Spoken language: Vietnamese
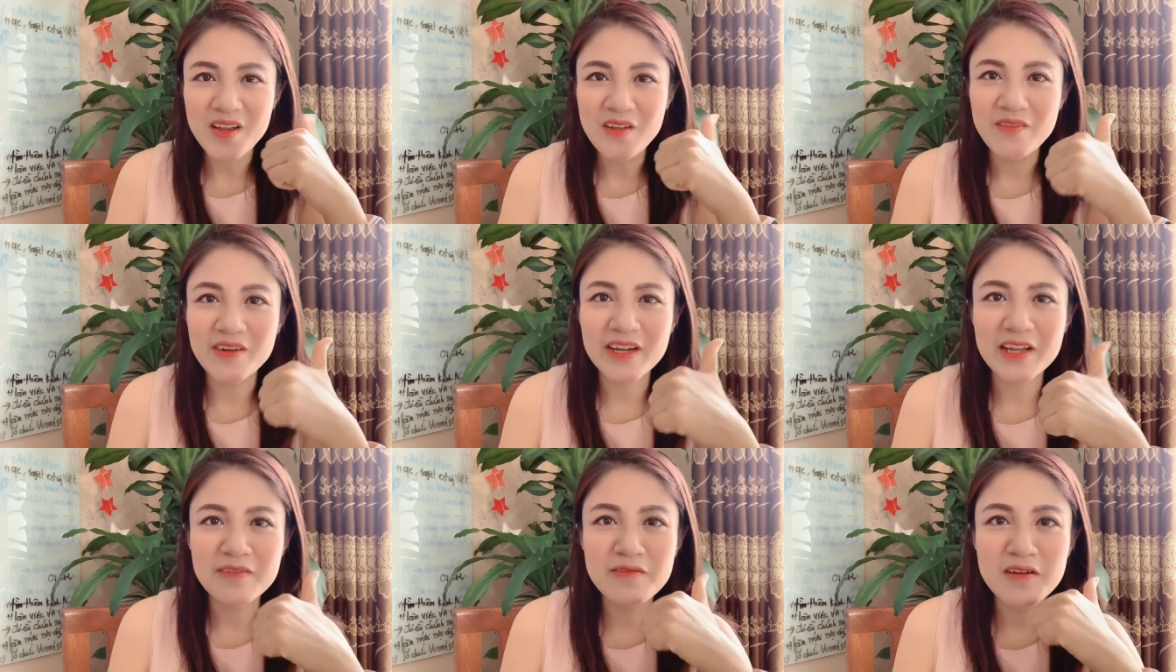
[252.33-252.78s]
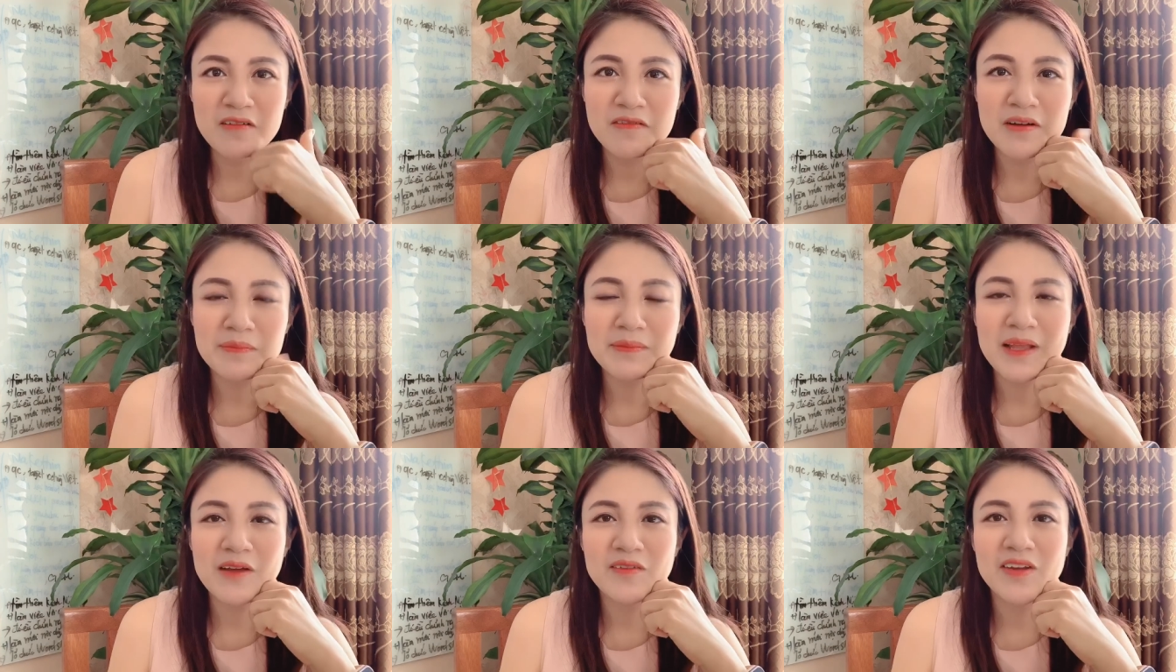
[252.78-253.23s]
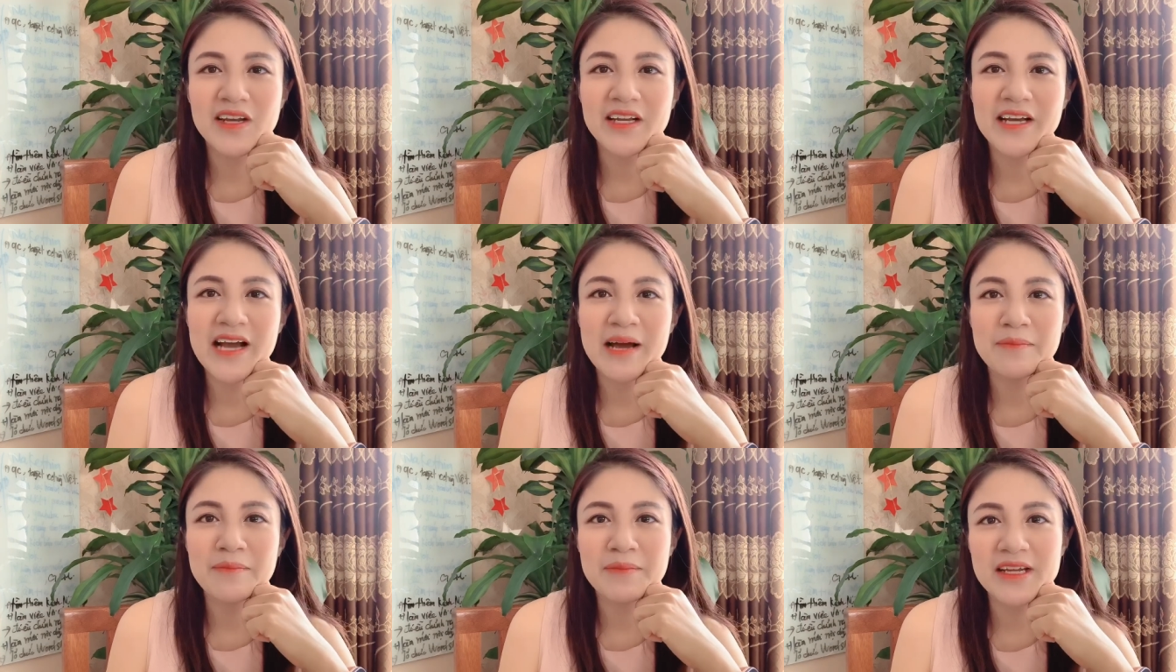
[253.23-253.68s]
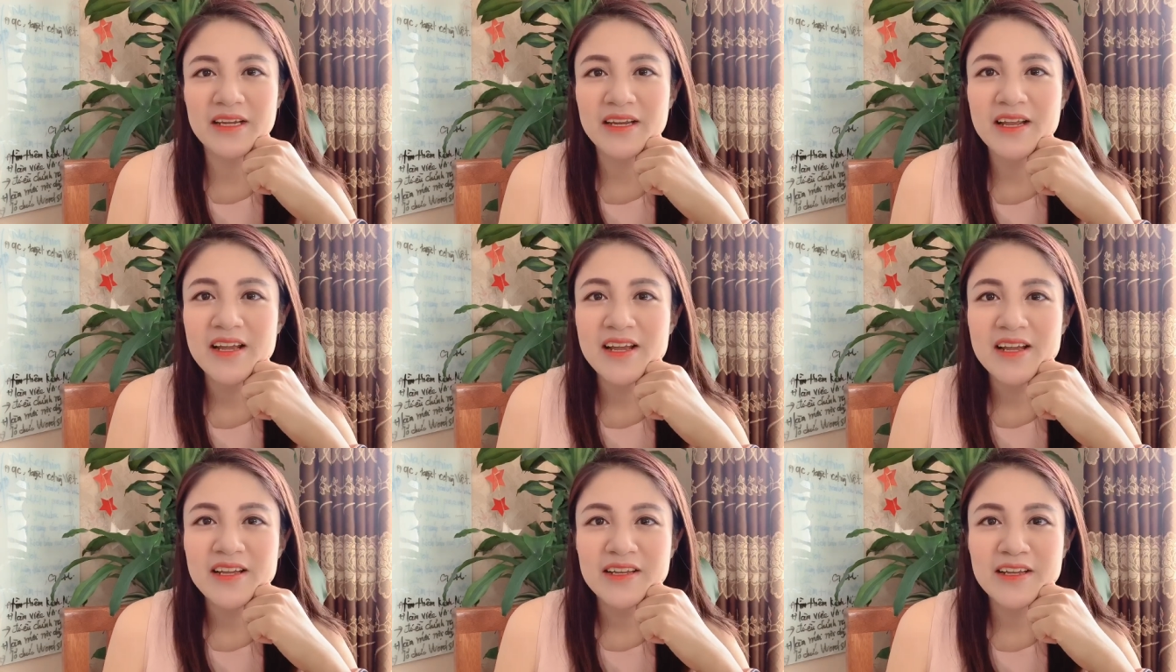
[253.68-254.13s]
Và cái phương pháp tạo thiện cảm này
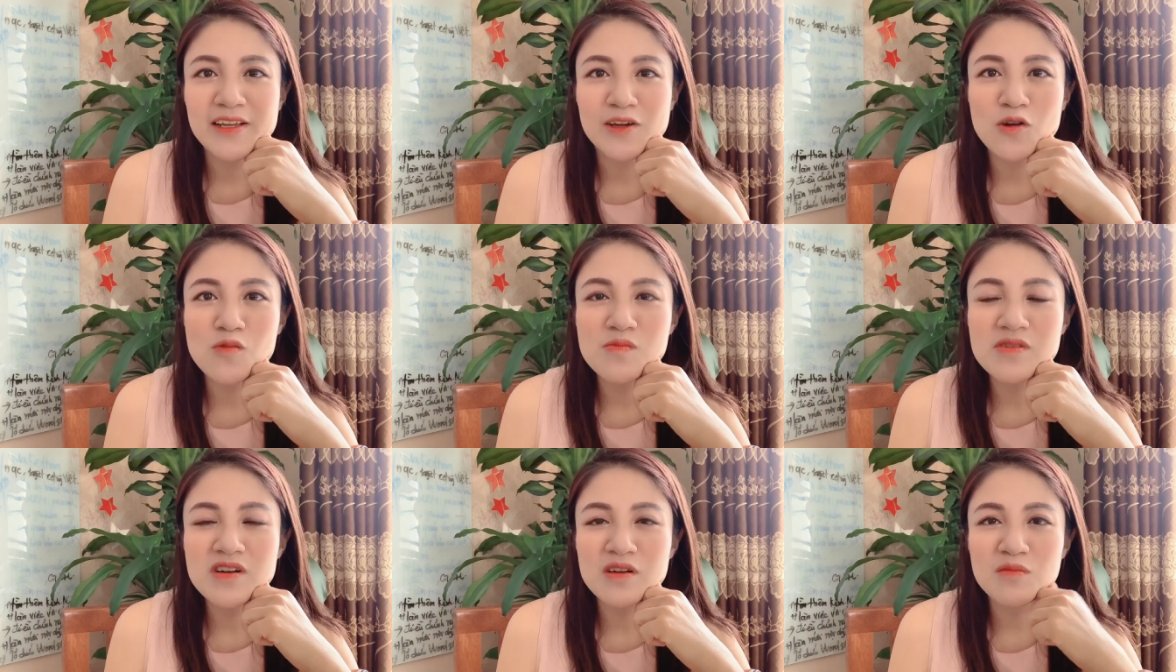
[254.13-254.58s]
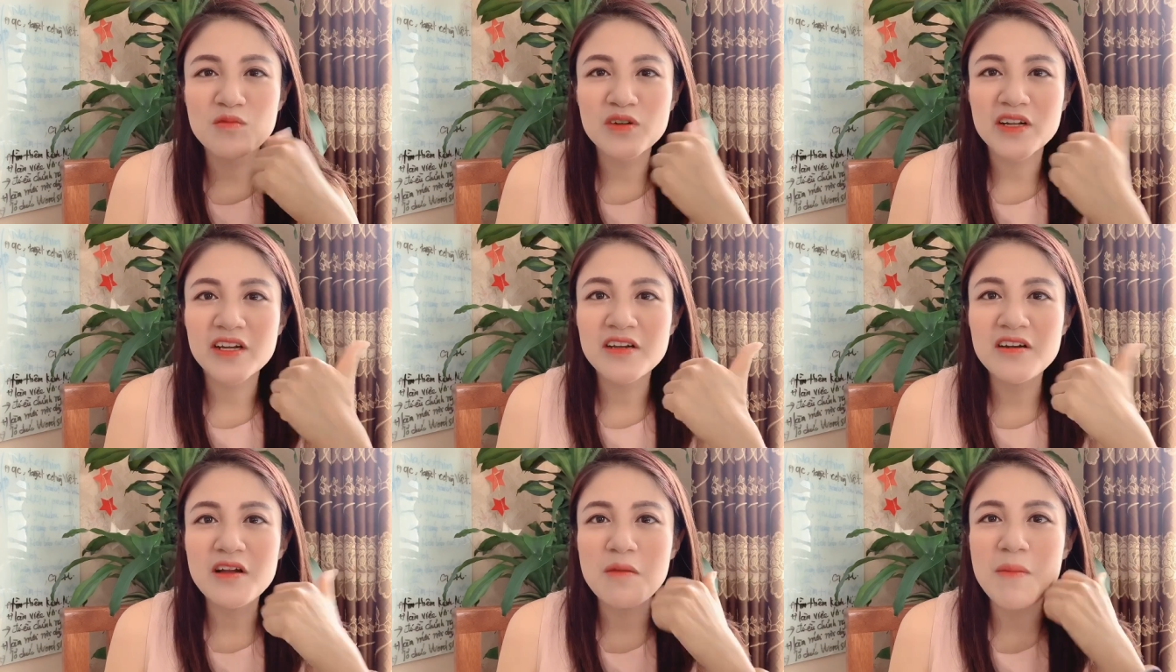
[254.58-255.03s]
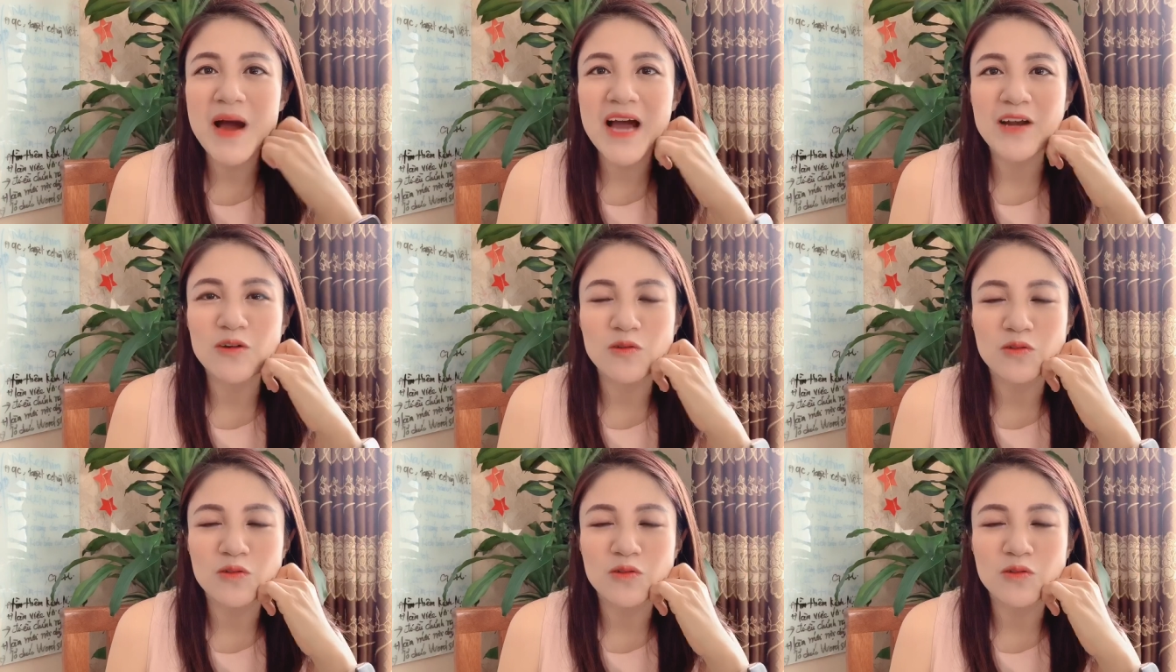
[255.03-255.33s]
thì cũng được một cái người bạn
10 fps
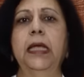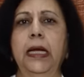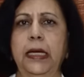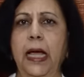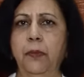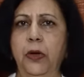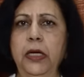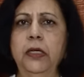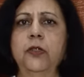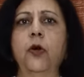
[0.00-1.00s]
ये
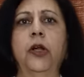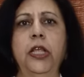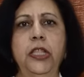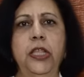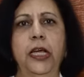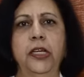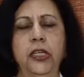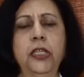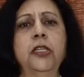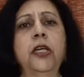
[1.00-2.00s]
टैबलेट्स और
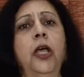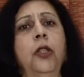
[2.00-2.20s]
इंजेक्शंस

-*-*-

### WORK TO BE COMPLETED
The data must come back word for word, with every picture removed.

### REPLY
Spoken language: Vietnamese
[252.33-252.78s]
[252.78-253.23s]
[253.23-253.68s]
[253.68-254.13s]
Và cái phương pháp tạo thiện cảm này
[254.13-254.58s]
[254.58-255.03s]
[255.03-255.33s]
thì cũng được một cái người bạn
10 fps
[0.00-1.00s]
ये
[1.00-2.00s]
टैबलेट्स और
[2.00-2.20s]
इंजेक्शंस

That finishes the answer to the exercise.